EXERCISE DESCRIPTION: Find "[11:08.73-11:09.63]" in the material below and restate exactly the line holding it together with every line that comes after.

PROVIDED DATA:
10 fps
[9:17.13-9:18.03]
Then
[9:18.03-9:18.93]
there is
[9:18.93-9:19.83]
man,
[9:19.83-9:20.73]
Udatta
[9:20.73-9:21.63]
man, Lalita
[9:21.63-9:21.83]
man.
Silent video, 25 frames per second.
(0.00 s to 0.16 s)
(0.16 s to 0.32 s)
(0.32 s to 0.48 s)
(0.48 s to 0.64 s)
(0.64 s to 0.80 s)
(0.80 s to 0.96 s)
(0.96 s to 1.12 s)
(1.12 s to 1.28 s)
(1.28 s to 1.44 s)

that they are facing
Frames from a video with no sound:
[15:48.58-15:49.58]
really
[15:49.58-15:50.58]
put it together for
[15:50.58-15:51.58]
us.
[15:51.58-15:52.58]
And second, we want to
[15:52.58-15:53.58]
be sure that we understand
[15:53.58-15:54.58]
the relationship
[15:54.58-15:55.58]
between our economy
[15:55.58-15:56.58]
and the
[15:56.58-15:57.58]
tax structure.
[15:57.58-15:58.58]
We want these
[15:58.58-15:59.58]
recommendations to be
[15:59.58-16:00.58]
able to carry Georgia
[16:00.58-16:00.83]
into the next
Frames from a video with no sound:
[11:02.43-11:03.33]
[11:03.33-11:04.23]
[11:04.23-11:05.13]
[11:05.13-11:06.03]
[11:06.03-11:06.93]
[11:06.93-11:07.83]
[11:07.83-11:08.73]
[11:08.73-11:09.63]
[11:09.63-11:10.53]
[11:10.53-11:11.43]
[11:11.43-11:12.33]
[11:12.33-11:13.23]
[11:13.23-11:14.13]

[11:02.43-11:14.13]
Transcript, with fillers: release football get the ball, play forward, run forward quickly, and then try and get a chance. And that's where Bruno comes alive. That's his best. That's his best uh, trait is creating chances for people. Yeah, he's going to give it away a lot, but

YOUR RESPONSE:
[11:08.73-11:09.63]
[11:09.63-11:10.53]
[11:10.53-11:11.43]
[11:11.43-11:12.33]
[11:12.33-11:13.23]
[11:13.23-11:14.13]

[11:02.43-11:14.13]
Transcript, with fillers: release football get the ball, play forward, run forward quickly, and then try and get a chance. And that's where Bruno comes alive. That's his best. That's his best uh, trait is creating chances for people. Yeah, he's going to give it away a lot, but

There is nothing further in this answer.